Poster Topical Area: Community and Public Health Nutrition
Poster Board Number: 24
Objectives: With the growing burden of overweight and obesity, public health initiatives at the nutrient level (e.g. reformulation/labeling) have been proposed as complementary strategies to improve overall diet quality. However, the success of these approaches in enabling Canadians to make healthier food choices in part relies on monitoring the nutrient composition of products in the food supply. Therefore, the objective of this study was to compare the nutrient composition of foods and beverages in the Canadian Nutrient Files (CNF) 2010 to 2015.
Methods: CNF 2010 and 2015 are the national nutrient composition database of 5807 and 5690 common foods and beverages in Canada, respectively. 16 of the 23 food categories in CNF were analysed, chosen to reflect the majority of foods consumed. Mann-Whitney U Test for independent samples was used to assess differences in distribution of the nutrient values (sodium, sugar, fat, saturated fat and energy) from 2010 to 2015.
Results: Cross-sectional analysis of CNF 2010 and 2015 databases indicated that soups, sauces and gravies had significant reductions in sodium, fat, and saturated fat levels. There were significant reductions in sodium (-55%) and energy (-20%) levels (p<0.05) but no differences in fat (-37%, p=0.08) and saturated fat (-37%, p=0.05) for dairy and egg products.
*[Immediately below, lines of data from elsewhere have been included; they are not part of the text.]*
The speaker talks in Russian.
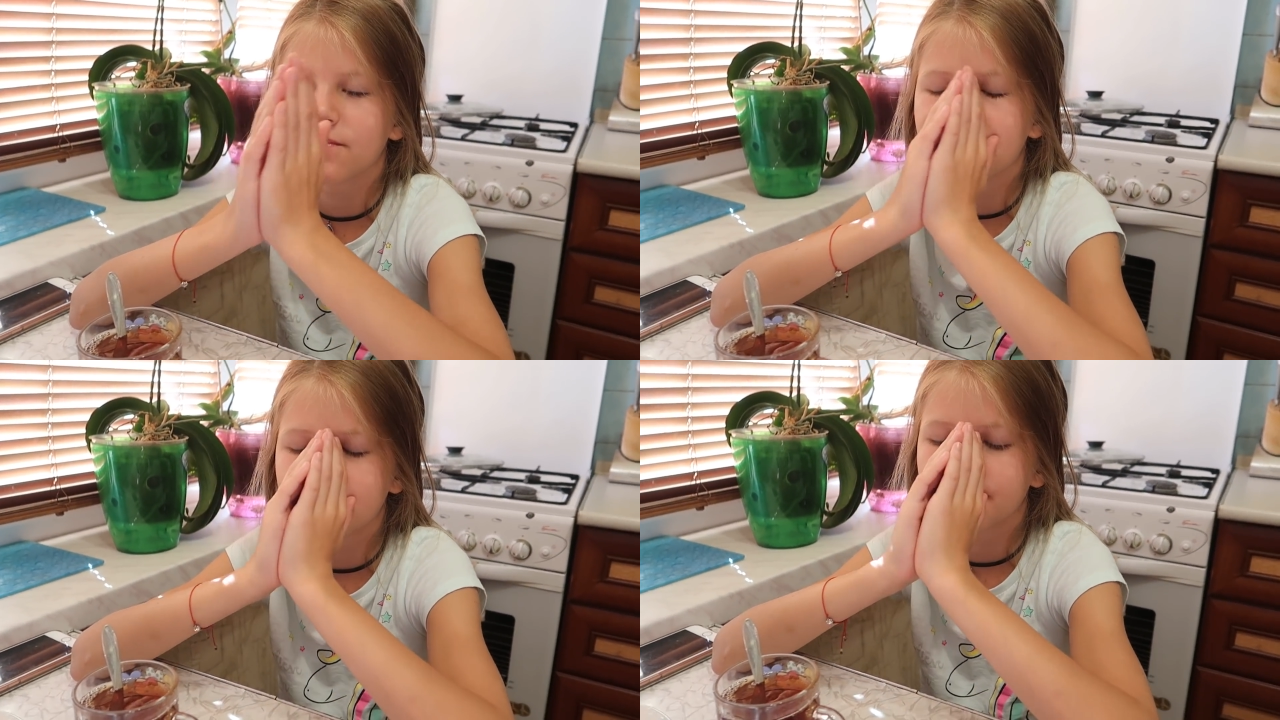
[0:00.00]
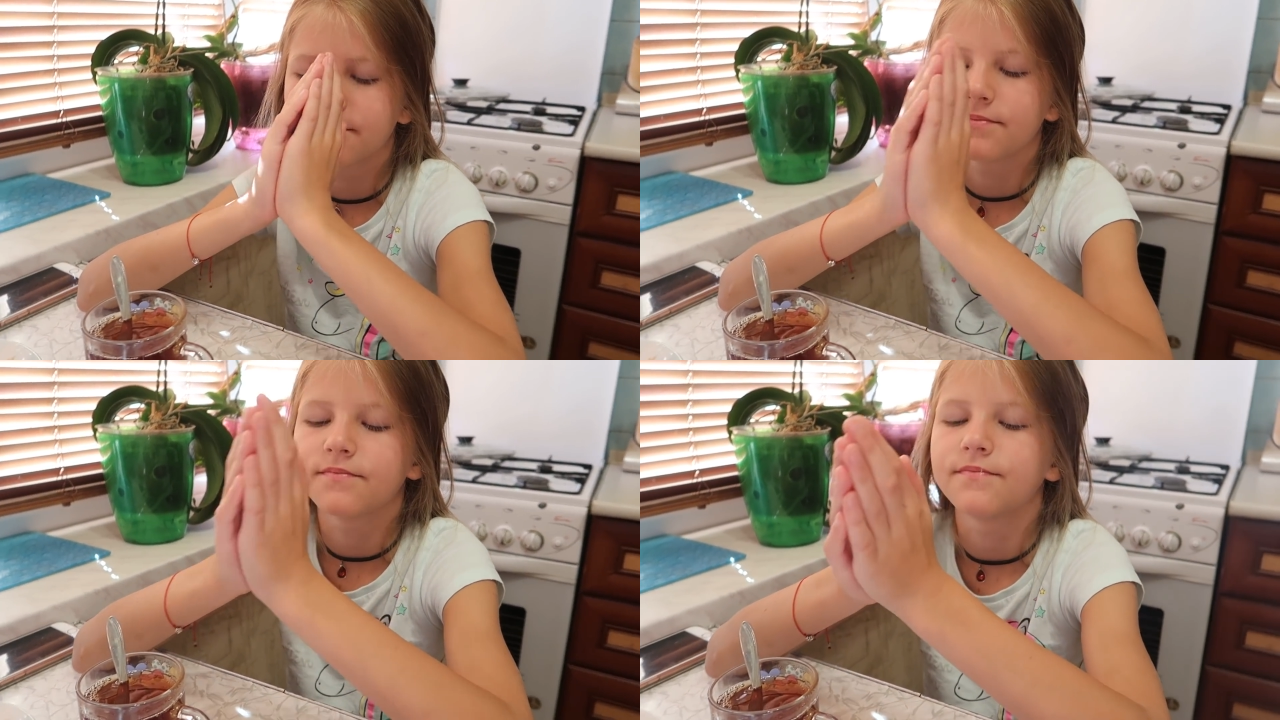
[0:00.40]
зайчики
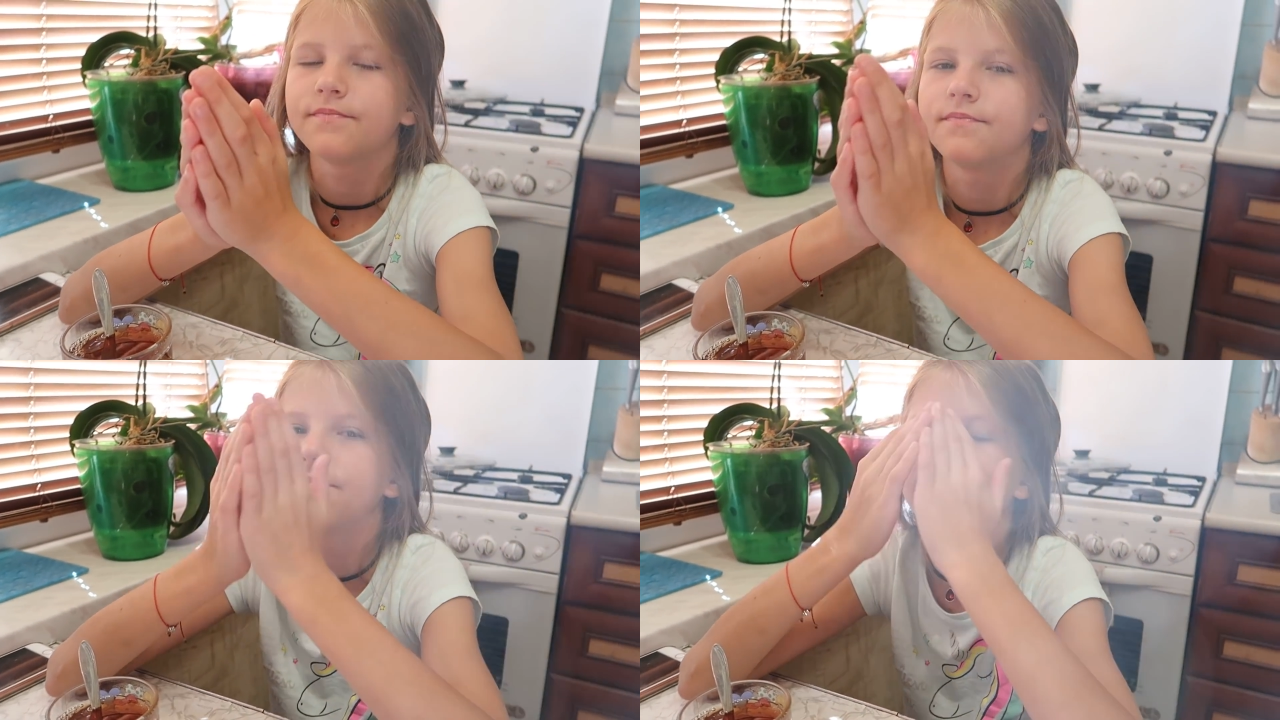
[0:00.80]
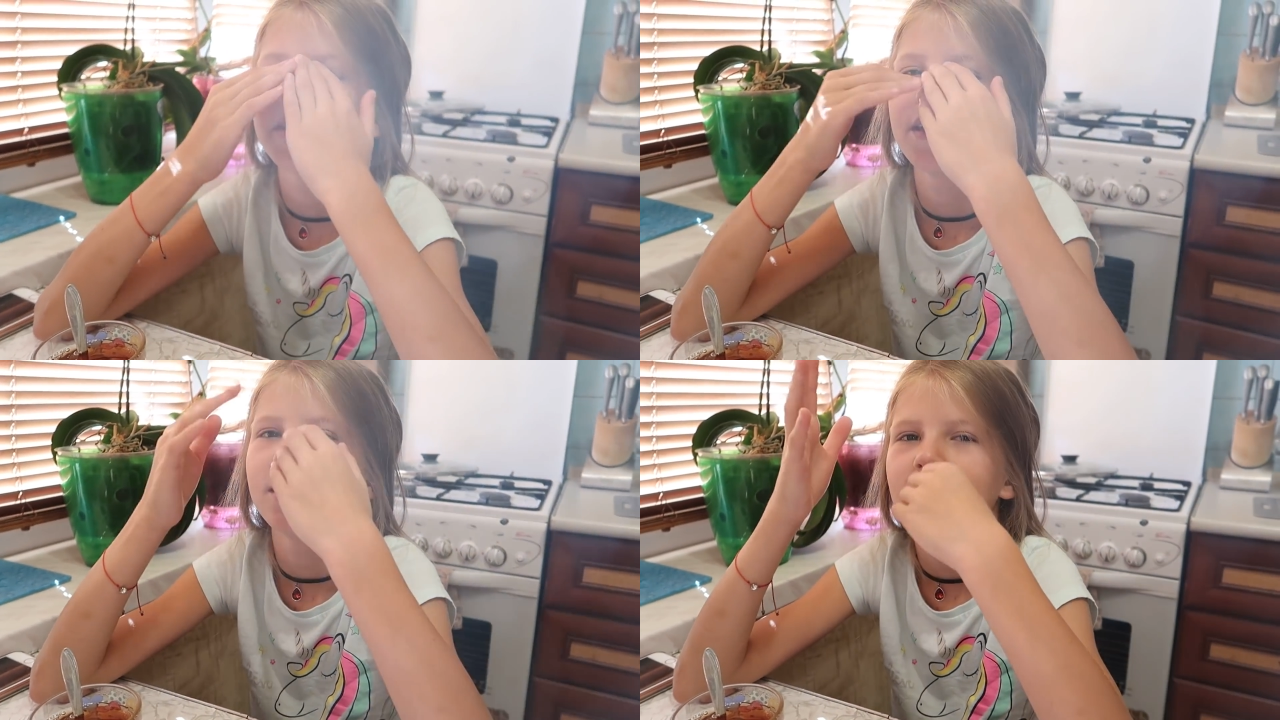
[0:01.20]
вокруг тебя летают,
Sausages and luncheon meats had significant reductions in fat (-16%, p<0.05) but not in sodium, saturated fat or energy levels. Increases in sodium were seen for some categories. Sugar levels were not significantly different for any of the sugar-relevant categories. No other categories were found to have differences in any of the nutrients to limit (Reference Figure 1).
Conclusions: Modest reductions in nutrients to limit for some categories were observed, whereas the nutrient composition of other categories remained relatively stable from 2010 to 2015. The observed differences may be linked to introduction of new products and/or removal of other products or the extent of updated data in 2015. The implementation of recent public health approaches may potentially drive change in the food supply. However CNF 2015 has not been updated for all nutrients and/or products, it is likely that an updated food database may provide a better assessment of change.